- Location: Deer Park, California, United States
- Coordinates: 38°33′38″N 122°28′29″W﻿ / ﻿38.5606°N 122.4747°W
- Appellation: Napa Valley; Crystal Springs of Napa Valley;
- Founded: 1986; 40 years ago
- Key people: Delia Viader, founder Alan Viader, winemaker
- Known for: Cabernet Sauvignon
- Varietal: Combination wine consisting of a blended Cabernet Sauvignon and Cabernet Franc
- Website: viader.com

= Viader =

Winery in California

Viader Vineyards & Winery (oft spelled capitalized as VIADER) is a 96 acre winery located in Deer Park, California, United States at 1,400 feet of elevation. It was founded in 1986 by an Argentinian immigrant to the United States, Delia Viader, after receiving a loan from her father to start the business. The winery produces wine from mostly red grape varieties such as Cabernet sauvignon, Cabernet franc, Petit verdot, Malbec, and blends of some of these reds with one another. According to Wine Industry advisor, "96% percent of VIADER’s wines are not available to the general public", being sold instead mostly to visitors to the winery itself.

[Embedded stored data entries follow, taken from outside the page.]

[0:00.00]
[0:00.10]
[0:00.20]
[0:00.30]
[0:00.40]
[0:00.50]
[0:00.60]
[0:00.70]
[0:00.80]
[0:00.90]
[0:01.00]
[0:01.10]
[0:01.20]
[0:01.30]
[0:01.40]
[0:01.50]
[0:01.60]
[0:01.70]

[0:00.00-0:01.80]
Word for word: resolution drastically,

The Viader winery has been certified organic since its opening.

In 2006 Delia Viader's son, Alan Viader, became the lead winemaker running the vineyard and winery.

== Fires ==

=== 2020 Glass Fire ===
During the 2020 Glass Fire, due to undetermined cause, the Viader vineyards experienced damage to some of the vineyard's "prized old vines".

=== 2005 arsonist event ===
In 2005, the wine warehouse owned by Delia Viader was destroyed by an arsonist. This caused $4.5 million worth of damage in lost wine inventory.